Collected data
--- START ---
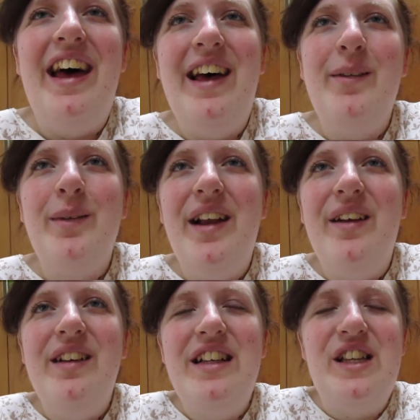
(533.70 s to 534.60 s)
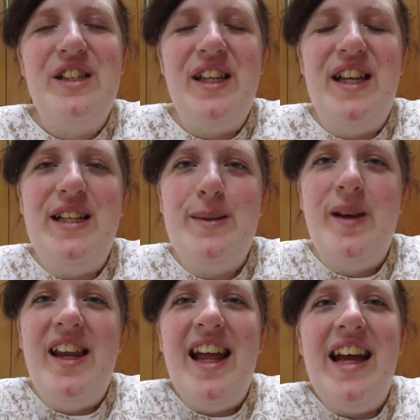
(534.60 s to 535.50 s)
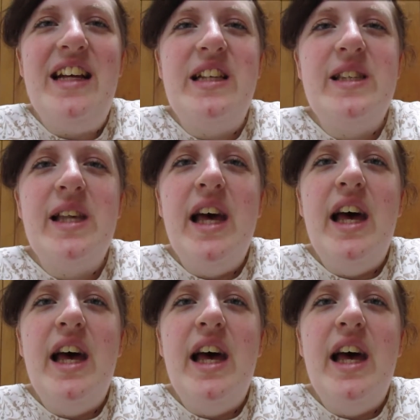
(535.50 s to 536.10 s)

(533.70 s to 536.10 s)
um, you know, just it is what it is.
--- END ---
● The problem
Every record must be set down again exactly; pictures do not belong in the copy.

● Answer to this problem
(533.70 s to 534.60 s)
(534.60 s to 535.50 s)
(535.50 s to 536.10 s)

(533.70 s to 536.10 s)
um, you know, just it is what it is.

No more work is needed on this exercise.